|Home | About | Journals | Submit | Contact Us | Français|
Type 2 diabetes mellitus (T2DM) is a major disease affecting nearly 280 million people worldwide. Whilst the pathophysiological mechanisms leading to disease are poorly understood, dysfunction of the insulin-producing pancreatic beta-cells is key event for disease development. Monitoring the gene expression profiles of pancreatic beta-cells under several genetic or chemical perturbations has shed light on genes and pathways involved in T2DM. The EuroDia database has been established to build a unique collection of gene expression measurements performed on beta-cells of three organisms, namely human, mouse and rat. The Gene Expression Data Analysis Interface (GEDAI) has been developed to support this database. The quality of each dataset is assessed by a series of quality control procedures to detect putative hybridization outliers. The system integrates a web interface to several standard analysis functions from R/Bioconductor to identify differentially expressed genes and pathways. It also allows the combination of multiple experiments performed on different array platforms of the same technology. The design of this system enables each user to rapidly design a custom analysis pipeline and thus produce their own list of genes and pathways. Raw and normalized data can be downloaded for each experiment. The flexible engine of this database (GEDAI) is currently used to handle gene expression data from several laboratory-run projects dealing with different organisms and platforms.
Database URL: http://eurodia.vital-it.ch
Glucose homeostasis is maintained through the efficient modulation of insulin production and release by the pancreatic beta-cells coupled to a correct response of insulin-sensitive cells to the hormone. Failure of the beta-cells to produce adequate amounts of insulin triggers progressive glucose intolerance and eventually overt type 2 diabetes mellitus (T2DM) (1). T2DM is a global public health problem, affecting nearly 285 million individuals; prevalence of diabetes is projected to rise to 435 million by 2030 (International Diabetes Federation, Diabetes Atlas. Available at http://www.diabetesatlas.org/content/diabetes-and-impaired-glucose-tolerance). This imposes a huge burden on health-care systems. Of concern, the pathophysiological mechanisms underlying beta cell failure remain poorly understood, limiting the availability of novel approaches to treat or prevent T2DM.
Monitoring the transcriptome of functional and disturbed beta-cells might reveal genes and pathways involved in the maintenance of normal beta-cell functional capacity. In March 2006, a consortium of recognized European experts in the field of T2DM initiated EuroDia, an integrated project devoted to understanding the biology of the pancreatic beta-cell. Several transcriptomics experiments were planned using two different technologies, custom spotted arrays and Affymetrix chips, on three organisms: human, mouse and rat. The EuroDia database has been developed as a tool to integrate heterogeneous gene expression datasets, to enable sharing of data and to provide efficient analysis methods to mine the information content.
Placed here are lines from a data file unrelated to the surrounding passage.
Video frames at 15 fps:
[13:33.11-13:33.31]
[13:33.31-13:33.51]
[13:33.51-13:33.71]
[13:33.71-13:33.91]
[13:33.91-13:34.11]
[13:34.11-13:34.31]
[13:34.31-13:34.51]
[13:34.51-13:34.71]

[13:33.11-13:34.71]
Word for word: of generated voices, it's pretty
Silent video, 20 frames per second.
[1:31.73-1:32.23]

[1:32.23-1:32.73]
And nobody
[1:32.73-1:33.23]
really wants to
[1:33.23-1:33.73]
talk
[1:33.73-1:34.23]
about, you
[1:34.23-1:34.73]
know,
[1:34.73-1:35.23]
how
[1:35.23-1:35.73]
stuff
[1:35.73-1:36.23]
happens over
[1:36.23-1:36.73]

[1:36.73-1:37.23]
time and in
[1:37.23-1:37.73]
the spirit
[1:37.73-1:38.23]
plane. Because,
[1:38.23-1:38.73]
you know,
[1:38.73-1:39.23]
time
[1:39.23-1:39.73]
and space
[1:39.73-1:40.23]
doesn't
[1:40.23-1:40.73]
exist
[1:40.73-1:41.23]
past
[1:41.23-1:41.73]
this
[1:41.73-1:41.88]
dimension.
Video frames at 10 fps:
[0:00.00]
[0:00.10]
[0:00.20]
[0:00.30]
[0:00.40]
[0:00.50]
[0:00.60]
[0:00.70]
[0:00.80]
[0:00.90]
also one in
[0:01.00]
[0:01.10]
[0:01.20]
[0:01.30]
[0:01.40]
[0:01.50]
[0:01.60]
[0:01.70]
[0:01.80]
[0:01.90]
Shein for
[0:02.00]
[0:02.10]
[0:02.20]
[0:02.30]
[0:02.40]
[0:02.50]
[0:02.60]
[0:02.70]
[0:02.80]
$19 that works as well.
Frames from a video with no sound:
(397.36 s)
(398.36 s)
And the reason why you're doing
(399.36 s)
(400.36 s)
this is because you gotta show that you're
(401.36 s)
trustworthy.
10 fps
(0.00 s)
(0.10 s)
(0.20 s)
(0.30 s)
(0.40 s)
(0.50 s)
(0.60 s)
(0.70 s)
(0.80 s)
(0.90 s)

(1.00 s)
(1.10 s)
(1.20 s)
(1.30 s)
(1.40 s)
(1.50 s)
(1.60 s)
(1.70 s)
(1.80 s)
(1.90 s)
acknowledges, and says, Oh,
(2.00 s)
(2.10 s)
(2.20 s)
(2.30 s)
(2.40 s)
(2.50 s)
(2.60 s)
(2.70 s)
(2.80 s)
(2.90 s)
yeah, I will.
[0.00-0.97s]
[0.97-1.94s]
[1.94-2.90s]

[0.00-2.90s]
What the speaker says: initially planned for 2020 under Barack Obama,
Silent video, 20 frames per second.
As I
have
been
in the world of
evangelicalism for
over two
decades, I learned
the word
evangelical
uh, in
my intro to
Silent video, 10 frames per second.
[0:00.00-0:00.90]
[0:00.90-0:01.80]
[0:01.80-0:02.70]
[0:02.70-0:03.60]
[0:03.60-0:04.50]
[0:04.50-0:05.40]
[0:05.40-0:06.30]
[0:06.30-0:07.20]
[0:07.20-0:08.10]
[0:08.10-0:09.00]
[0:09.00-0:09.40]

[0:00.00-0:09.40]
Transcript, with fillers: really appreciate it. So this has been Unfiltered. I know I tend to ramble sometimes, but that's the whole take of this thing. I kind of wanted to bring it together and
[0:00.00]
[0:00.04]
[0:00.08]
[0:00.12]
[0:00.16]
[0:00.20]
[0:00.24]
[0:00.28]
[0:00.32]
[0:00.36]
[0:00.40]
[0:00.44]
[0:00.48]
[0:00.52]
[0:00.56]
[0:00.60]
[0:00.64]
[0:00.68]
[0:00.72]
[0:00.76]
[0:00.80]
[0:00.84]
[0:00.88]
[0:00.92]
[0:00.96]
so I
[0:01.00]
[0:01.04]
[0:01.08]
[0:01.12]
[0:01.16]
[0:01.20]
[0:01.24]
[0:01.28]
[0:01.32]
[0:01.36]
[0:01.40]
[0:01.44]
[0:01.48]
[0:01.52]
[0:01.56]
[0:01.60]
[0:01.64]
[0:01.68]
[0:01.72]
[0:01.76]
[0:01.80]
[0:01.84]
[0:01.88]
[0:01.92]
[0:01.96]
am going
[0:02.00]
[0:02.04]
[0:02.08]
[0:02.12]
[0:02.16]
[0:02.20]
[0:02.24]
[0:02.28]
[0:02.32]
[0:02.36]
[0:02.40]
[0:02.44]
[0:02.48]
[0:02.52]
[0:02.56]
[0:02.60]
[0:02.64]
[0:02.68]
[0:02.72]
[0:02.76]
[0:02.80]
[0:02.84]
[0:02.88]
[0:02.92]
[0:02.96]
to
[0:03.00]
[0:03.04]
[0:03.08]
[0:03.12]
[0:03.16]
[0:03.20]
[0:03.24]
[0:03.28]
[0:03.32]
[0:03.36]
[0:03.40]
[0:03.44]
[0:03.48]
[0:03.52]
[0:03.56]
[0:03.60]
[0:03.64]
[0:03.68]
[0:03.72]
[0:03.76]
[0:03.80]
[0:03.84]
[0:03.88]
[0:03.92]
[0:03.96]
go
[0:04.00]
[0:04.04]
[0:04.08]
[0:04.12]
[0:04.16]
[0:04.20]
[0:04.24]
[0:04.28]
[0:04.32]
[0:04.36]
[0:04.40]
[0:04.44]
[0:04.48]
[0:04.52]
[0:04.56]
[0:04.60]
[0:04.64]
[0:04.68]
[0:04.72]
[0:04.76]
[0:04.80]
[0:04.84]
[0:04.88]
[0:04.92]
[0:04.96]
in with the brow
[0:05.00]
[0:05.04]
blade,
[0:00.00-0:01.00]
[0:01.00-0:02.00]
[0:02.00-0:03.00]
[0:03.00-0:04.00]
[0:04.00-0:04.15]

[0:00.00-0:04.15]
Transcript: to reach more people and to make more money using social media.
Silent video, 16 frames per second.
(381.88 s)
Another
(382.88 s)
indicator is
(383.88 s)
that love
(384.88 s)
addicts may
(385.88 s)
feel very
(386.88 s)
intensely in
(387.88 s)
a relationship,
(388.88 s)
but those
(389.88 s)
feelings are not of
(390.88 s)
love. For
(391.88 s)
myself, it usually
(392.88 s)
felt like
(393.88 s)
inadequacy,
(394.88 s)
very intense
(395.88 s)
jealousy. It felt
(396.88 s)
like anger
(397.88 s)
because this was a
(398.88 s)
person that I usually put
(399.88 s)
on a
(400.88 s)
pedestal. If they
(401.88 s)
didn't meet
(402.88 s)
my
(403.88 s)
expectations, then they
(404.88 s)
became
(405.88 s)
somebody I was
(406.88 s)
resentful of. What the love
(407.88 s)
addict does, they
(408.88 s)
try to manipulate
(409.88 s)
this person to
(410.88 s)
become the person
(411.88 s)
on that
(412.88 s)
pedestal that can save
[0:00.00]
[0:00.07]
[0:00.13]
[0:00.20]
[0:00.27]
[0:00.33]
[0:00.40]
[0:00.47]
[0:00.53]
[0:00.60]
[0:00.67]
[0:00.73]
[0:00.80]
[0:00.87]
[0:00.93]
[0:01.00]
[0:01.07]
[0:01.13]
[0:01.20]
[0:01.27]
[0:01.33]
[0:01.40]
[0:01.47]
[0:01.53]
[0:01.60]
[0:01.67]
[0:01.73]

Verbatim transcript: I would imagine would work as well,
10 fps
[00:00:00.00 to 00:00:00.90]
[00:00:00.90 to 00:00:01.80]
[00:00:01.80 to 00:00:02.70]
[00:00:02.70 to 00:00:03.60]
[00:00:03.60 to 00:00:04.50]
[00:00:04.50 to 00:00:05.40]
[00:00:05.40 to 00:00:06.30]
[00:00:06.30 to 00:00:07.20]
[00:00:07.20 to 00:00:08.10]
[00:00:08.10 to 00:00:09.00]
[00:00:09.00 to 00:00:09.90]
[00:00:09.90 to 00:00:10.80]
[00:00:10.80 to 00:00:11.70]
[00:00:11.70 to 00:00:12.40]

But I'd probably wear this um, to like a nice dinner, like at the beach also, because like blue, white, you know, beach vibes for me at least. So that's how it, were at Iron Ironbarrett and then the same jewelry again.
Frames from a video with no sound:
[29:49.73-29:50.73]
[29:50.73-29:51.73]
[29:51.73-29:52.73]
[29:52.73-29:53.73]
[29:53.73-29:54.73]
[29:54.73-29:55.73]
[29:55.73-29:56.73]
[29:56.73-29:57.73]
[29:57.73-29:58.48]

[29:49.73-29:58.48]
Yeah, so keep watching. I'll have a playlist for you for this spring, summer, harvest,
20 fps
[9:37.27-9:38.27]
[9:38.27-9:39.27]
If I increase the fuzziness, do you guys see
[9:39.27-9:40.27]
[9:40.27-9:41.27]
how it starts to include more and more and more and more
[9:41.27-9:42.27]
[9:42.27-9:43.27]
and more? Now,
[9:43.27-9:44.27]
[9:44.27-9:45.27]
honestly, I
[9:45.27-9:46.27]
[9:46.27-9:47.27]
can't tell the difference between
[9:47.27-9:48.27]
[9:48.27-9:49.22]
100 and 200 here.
Several public datasets from ArrayExpress (2), NCBI Gene Expression Omnibus (3) and the BetaCell Gene Bank (4,5) were first integrated into the system and, as the project evolved, new unpublished experiments were added and combined with public data for analysis. To stimulate collaboration, once published in the database, these experiments were shared freely between members of the consortium.
At the time of publication, the EuroDia database contains 38 curated experiments (441 hybridizations), 13 of which were produced by members of the EuroDia project. To ensure continuous access to this valuable data collection after the formal end of the project, the EuroDia database has now been opened to the whole T2DM research community for both consultation and contribution.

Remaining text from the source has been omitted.